**Work item**
If a record holds a picture, omit the picture, but copy everything else below exactly.

**Provided material**
::::

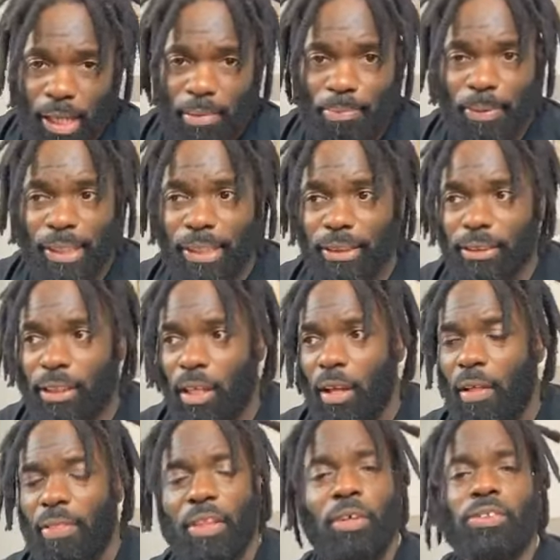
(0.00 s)
red beets,
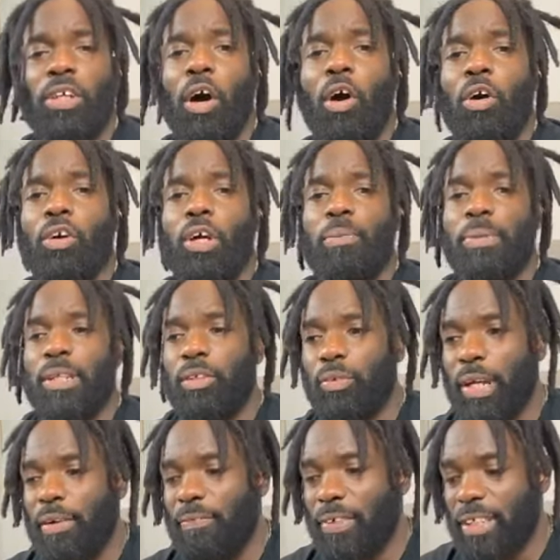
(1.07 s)
those are all going to be
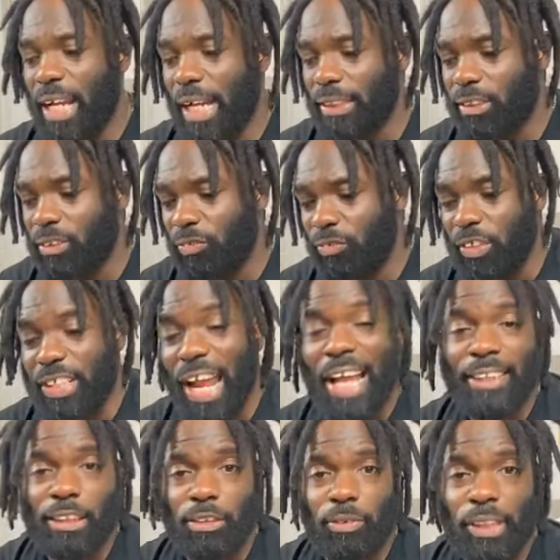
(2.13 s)
great for
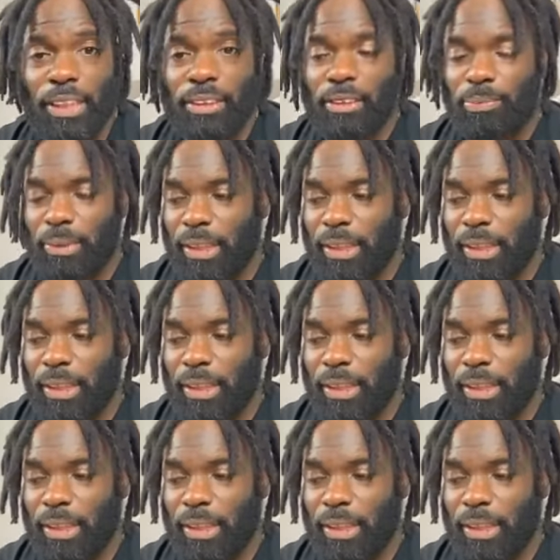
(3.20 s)
nitrates,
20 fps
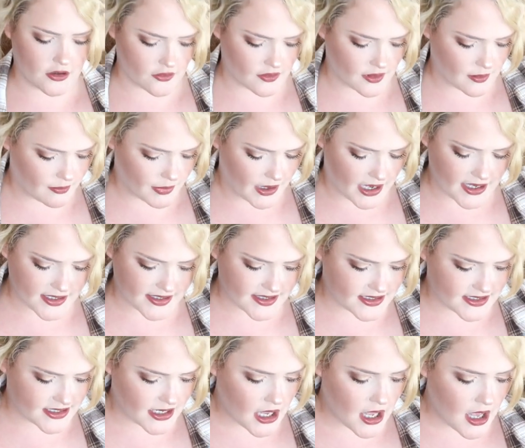under the
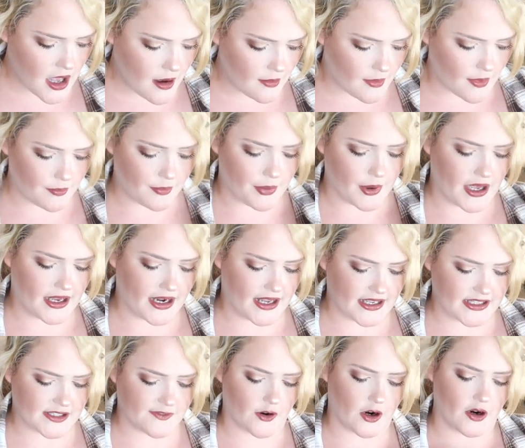bust, but
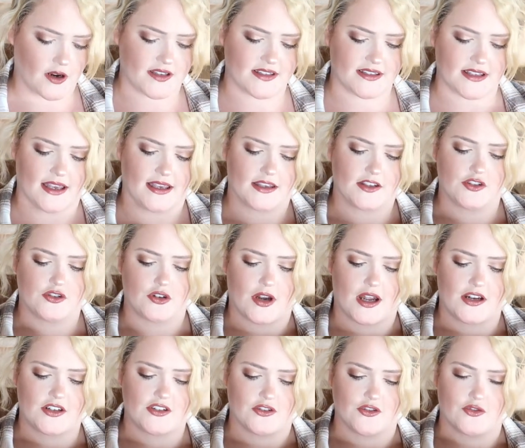as far as like
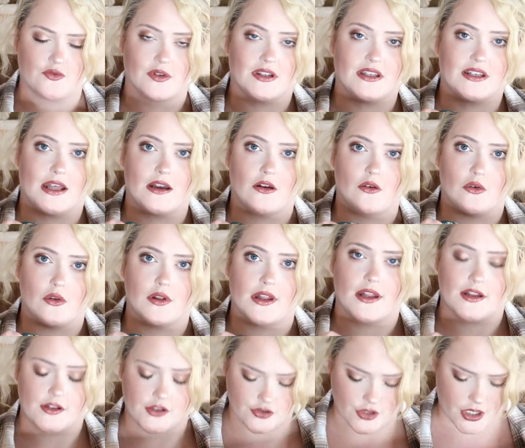stretch, there's really not a whole
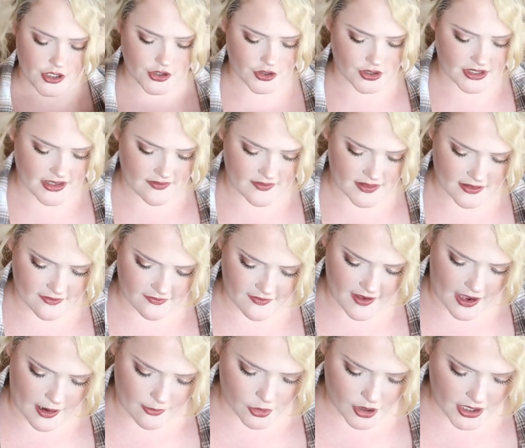lot of stretch or given the
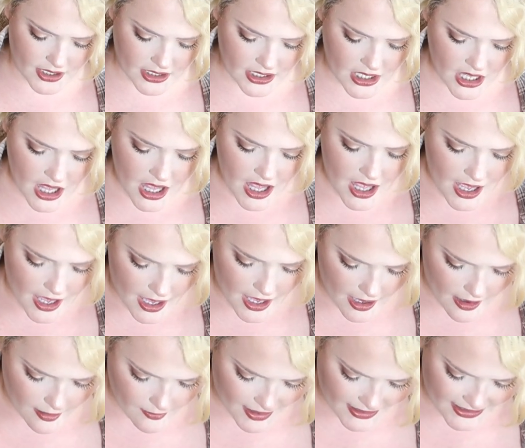fabric.
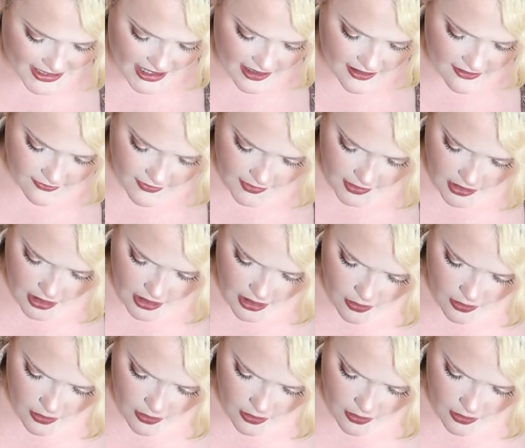I can't figure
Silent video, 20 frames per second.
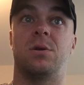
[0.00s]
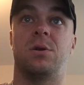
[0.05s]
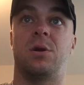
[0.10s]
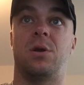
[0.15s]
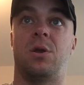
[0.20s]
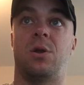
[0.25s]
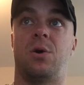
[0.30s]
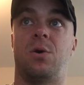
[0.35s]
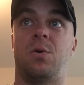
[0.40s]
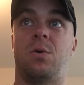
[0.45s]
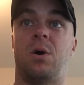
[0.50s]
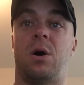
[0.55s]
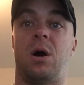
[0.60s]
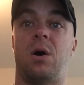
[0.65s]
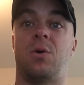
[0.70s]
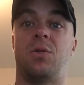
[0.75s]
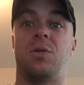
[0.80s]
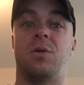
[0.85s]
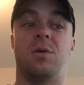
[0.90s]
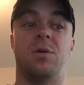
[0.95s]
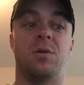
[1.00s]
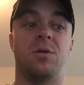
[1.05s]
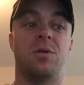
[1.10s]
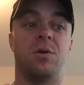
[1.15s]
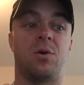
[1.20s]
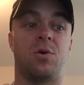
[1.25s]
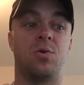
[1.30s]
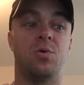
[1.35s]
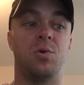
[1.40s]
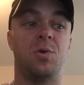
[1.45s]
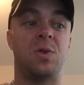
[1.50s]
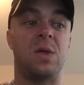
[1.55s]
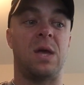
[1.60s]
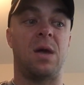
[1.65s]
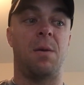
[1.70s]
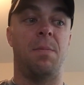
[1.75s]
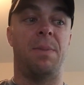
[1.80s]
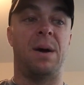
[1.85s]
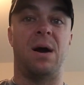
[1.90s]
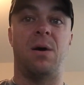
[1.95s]
you know, the cool
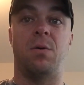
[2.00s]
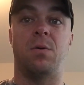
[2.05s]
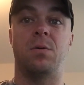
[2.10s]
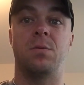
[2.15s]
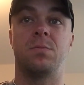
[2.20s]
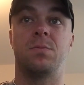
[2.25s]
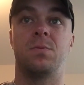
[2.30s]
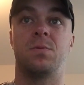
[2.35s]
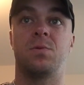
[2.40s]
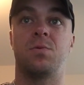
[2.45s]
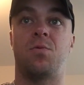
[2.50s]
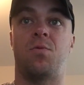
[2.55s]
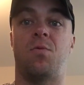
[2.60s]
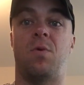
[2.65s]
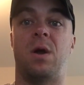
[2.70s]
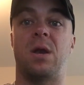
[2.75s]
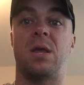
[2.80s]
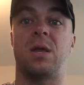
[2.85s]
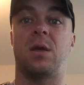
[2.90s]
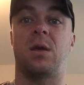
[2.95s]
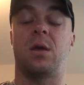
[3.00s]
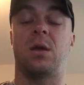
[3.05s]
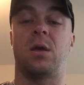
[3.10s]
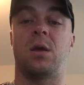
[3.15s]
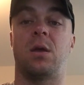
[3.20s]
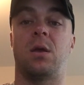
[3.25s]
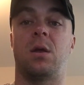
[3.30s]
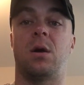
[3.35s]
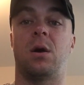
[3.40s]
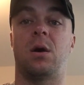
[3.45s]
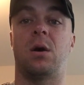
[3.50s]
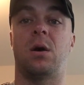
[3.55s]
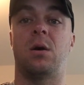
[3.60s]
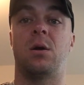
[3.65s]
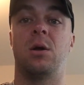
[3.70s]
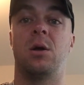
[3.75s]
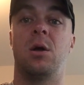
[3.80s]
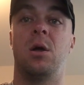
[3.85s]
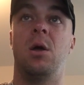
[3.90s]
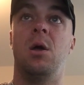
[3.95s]
thing about running in
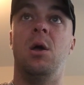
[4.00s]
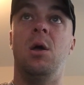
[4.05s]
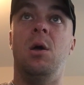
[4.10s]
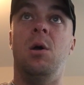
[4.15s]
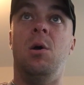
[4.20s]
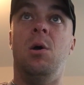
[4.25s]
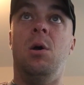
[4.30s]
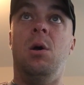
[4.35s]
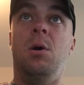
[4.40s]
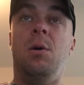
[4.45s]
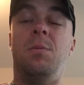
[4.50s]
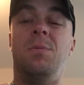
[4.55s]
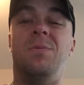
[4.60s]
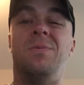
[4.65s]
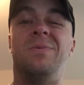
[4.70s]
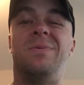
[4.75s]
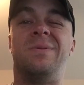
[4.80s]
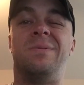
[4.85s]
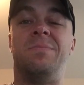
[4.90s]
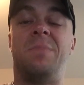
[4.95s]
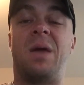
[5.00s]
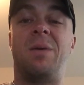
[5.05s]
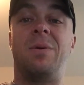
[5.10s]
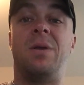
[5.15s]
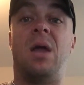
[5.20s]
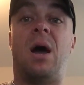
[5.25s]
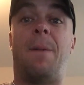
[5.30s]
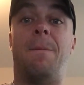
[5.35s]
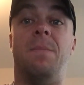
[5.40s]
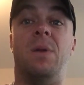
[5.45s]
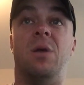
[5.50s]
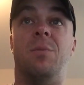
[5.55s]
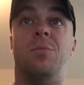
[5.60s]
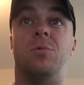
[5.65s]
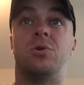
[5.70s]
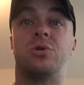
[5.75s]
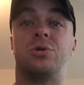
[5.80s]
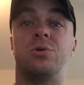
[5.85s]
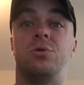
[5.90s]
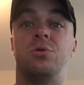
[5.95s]
maybe not
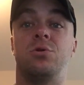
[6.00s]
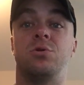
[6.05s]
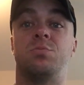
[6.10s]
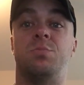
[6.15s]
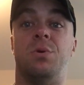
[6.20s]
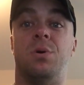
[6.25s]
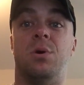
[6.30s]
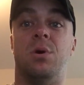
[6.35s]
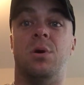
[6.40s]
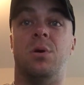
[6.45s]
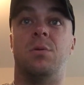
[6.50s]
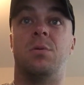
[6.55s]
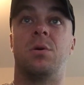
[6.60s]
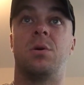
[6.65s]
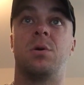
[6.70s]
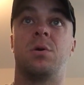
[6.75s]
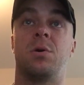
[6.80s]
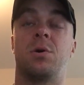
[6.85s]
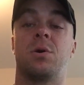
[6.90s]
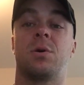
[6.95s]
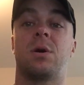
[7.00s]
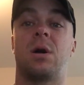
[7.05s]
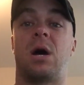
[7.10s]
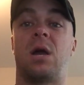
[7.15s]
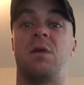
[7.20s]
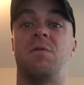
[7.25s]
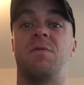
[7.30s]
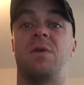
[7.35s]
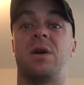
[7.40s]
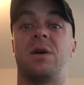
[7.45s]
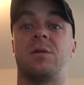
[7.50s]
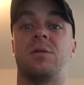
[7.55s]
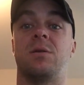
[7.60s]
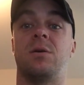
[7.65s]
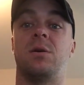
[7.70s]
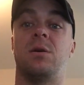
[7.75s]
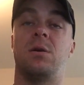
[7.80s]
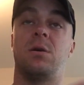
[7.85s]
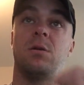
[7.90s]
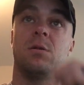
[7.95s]
minimal shoes, but kind of like
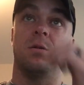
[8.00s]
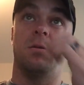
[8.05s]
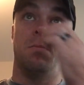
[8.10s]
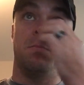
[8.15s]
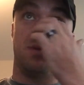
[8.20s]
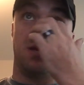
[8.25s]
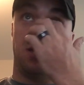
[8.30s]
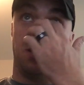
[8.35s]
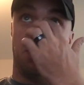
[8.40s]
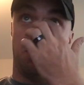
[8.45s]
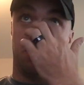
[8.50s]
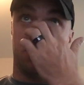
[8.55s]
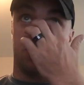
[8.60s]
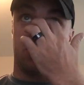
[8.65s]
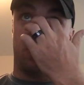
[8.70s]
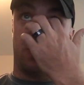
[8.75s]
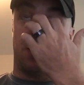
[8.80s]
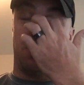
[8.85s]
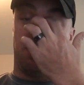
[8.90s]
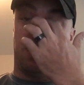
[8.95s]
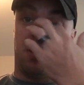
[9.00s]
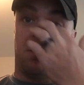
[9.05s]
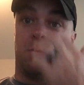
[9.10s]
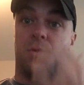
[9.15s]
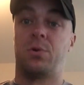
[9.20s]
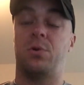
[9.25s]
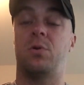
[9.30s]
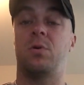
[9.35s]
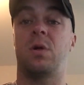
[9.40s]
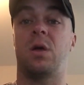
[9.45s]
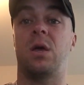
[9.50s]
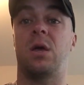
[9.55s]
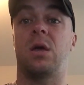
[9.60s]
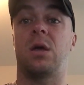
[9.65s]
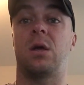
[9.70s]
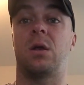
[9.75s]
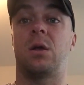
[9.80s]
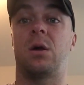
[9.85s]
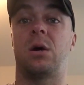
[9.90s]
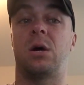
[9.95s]
the medium between minimal
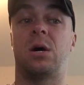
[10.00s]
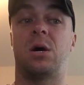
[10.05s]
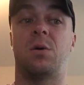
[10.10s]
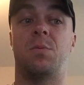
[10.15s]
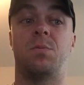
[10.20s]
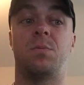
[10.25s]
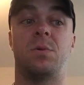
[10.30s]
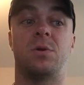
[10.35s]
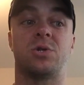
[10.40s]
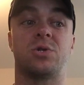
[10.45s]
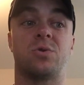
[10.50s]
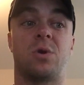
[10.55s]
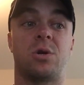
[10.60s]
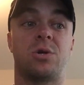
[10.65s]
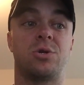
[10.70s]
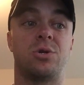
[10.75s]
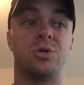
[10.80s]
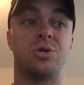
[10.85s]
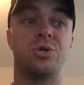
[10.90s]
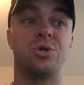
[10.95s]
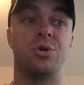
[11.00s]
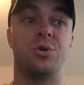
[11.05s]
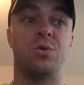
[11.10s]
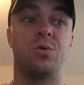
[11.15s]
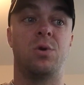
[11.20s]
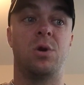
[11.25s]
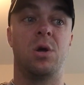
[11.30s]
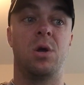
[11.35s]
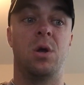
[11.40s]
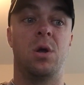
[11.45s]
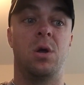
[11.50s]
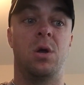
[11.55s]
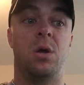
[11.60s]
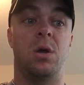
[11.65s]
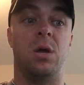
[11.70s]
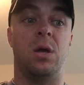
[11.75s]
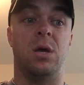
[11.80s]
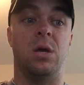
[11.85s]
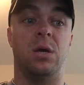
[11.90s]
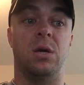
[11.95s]
and structured shoe
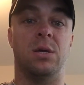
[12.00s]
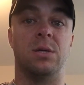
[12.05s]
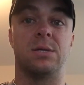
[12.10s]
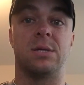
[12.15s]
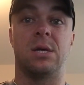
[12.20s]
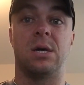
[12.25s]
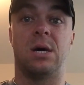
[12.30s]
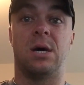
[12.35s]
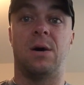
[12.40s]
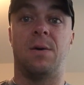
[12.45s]
is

::::

**Solution to this problem**
(0.00 s)
red beets,
(1.07 s)
those are all going to be
(2.13 s)
great for
(3.20 s)
nitrates,
20 fps
under the
bust, but
as far as like
stretch, there's really not a whole
lot of stretch or given the
fabric.
I can't figure
Silent video, 20 frames per second.
[0.00s]
[0.05s]
[0.10s]
[0.15s]
[0.20s]
[0.25s]
[0.30s]
[0.35s]
[0.40s]
[0.45s]
[0.50s]
[0.55s]
[0.60s]
[0.65s]
[0.70s]
[0.75s]
[0.80s]
[0.85s]
[0.90s]
[0.95s]
[1.00s]
[1.05s]
[1.10s]
[1.15s]
[1.20s]
[1.25s]
[1.30s]
[1.35s]
[1.40s]
[1.45s]
[1.50s]
[1.55s]
[1.60s]
[1.65s]
[1.70s]
[1.75s]
[1.80s]
[1.85s]
[1.90s]
[1.95s]
you know, the cool
[2.00s]
[2.05s]
[2.10s]
[2.15s]
[2.20s]
[2.25s]
[2.30s]
[2.35s]
[2.40s]
[2.45s]
[2.50s]
[2.55s]
[2.60s]
[2.65s]
[2.70s]
[2.75s]
[2.80s]
[2.85s]
[2.90s]
[2.95s]
[3.00s]
[3.05s]
[3.10s]
[3.15s]
[3.20s]
[3.25s]
[3.30s]
[3.35s]
[3.40s]
[3.45s]
[3.50s]
[3.55s]
[3.60s]
[3.65s]
[3.70s]
[3.75s]
[3.80s]
[3.85s]
[3.90s]
[3.95s]
thing about running in
[4.00s]
[4.05s]
[4.10s]
[4.15s]
[4.20s]
[4.25s]
[4.30s]
[4.35s]
[4.40s]
[4.45s]
[4.50s]
[4.55s]
[4.60s]
[4.65s]
[4.70s]
[4.75s]
[4.80s]
[4.85s]
[4.90s]
[4.95s]
[5.00s]
[5.05s]
[5.10s]
[5.15s]
[5.20s]
[5.25s]
[5.30s]
[5.35s]
[5.40s]
[5.45s]
[5.50s]
[5.55s]
[5.60s]
[5.65s]
[5.70s]
[5.75s]
[5.80s]
[5.85s]
[5.90s]
[5.95s]
maybe not
[6.00s]
[6.05s]
[6.10s]
[6.15s]
[6.20s]
[6.25s]
[6.30s]
[6.35s]
[6.40s]
[6.45s]
[6.50s]
[6.55s]
[6.60s]
[6.65s]
[6.70s]
[6.75s]
[6.80s]
[6.85s]
[6.90s]
[6.95s]
[7.00s]
[7.05s]
[7.10s]
[7.15s]
[7.20s]
[7.25s]
[7.30s]
[7.35s]
[7.40s]
[7.45s]
[7.50s]
[7.55s]
[7.60s]
[7.65s]
[7.70s]
[7.75s]
[7.80s]
[7.85s]
[7.90s]
[7.95s]
minimal shoes, but kind of like
[8.00s]
[8.05s]
[8.10s]
[8.15s]
[8.20s]
[8.25s]
[8.30s]
[8.35s]
[8.40s]
[8.45s]
[8.50s]
[8.55s]
[8.60s]
[8.65s]
[8.70s]
[8.75s]
[8.80s]
[8.85s]
[8.90s]
[8.95s]
[9.00s]
[9.05s]
[9.10s]
[9.15s]
[9.20s]
[9.25s]
[9.30s]
[9.35s]
[9.40s]
[9.45s]
[9.50s]
[9.55s]
[9.60s]
[9.65s]
[9.70s]
[9.75s]
[9.80s]
[9.85s]
[9.90s]
[9.95s]
the medium between minimal
[10.00s]
[10.05s]
[10.10s]
[10.15s]
[10.20s]
[10.25s]
[10.30s]
[10.35s]
[10.40s]
[10.45s]
[10.50s]
[10.55s]
[10.60s]
[10.65s]
[10.70s]
[10.75s]
[10.80s]
[10.85s]
[10.90s]
[10.95s]
[11.00s]
[11.05s]
[11.10s]
[11.15s]
[11.20s]
[11.25s]
[11.30s]
[11.35s]
[11.40s]
[11.45s]
[11.50s]
[11.55s]
[11.60s]
[11.65s]
[11.70s]
[11.75s]
[11.80s]
[11.85s]
[11.90s]
[11.95s]
and structured shoe
[12.00s]
[12.05s]
[12.10s]
[12.15s]
[12.20s]
[12.25s]
[12.30s]
[12.35s]
[12.40s]
[12.45s]
is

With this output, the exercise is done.